↓

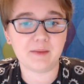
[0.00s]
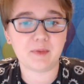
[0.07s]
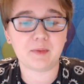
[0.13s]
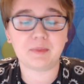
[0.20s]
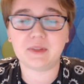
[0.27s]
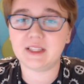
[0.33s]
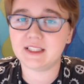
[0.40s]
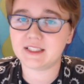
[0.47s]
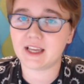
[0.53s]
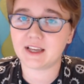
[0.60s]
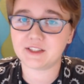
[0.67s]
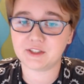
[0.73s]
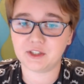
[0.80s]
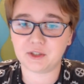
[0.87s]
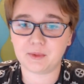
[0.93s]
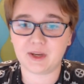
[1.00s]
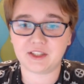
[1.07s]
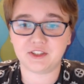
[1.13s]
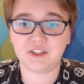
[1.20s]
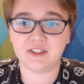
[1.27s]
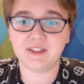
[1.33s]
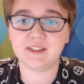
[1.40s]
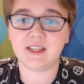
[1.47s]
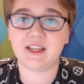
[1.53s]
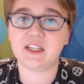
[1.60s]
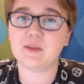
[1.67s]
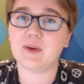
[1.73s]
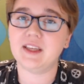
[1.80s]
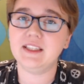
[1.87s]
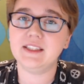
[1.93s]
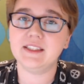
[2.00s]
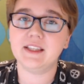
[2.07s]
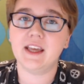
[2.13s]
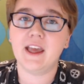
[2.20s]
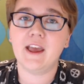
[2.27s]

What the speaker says: but please ask your questions anyways.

↑

Goal of the exercise: Please output the full listing above exactly, minus any pictures.

Result for this task:
[0.00s]
[0.07s]
[0.13s]
[0.20s]
[0.27s]
[0.33s]
[0.40s]
[0.47s]
[0.53s]
[0.60s]
[0.67s]
[0.73s]
[0.80s]
[0.87s]
[0.93s]
[1.00s]
[1.07s]
[1.13s]
[1.20s]
[1.27s]
[1.33s]
[1.40s]
[1.47s]
[1.53s]
[1.60s]
[1.67s]
[1.73s]
[1.80s]
[1.87s]
[1.93s]
[2.00s]
[2.07s]
[2.13s]
[2.20s]
[2.27s]

What the speaker says: but please ask your questions anyways.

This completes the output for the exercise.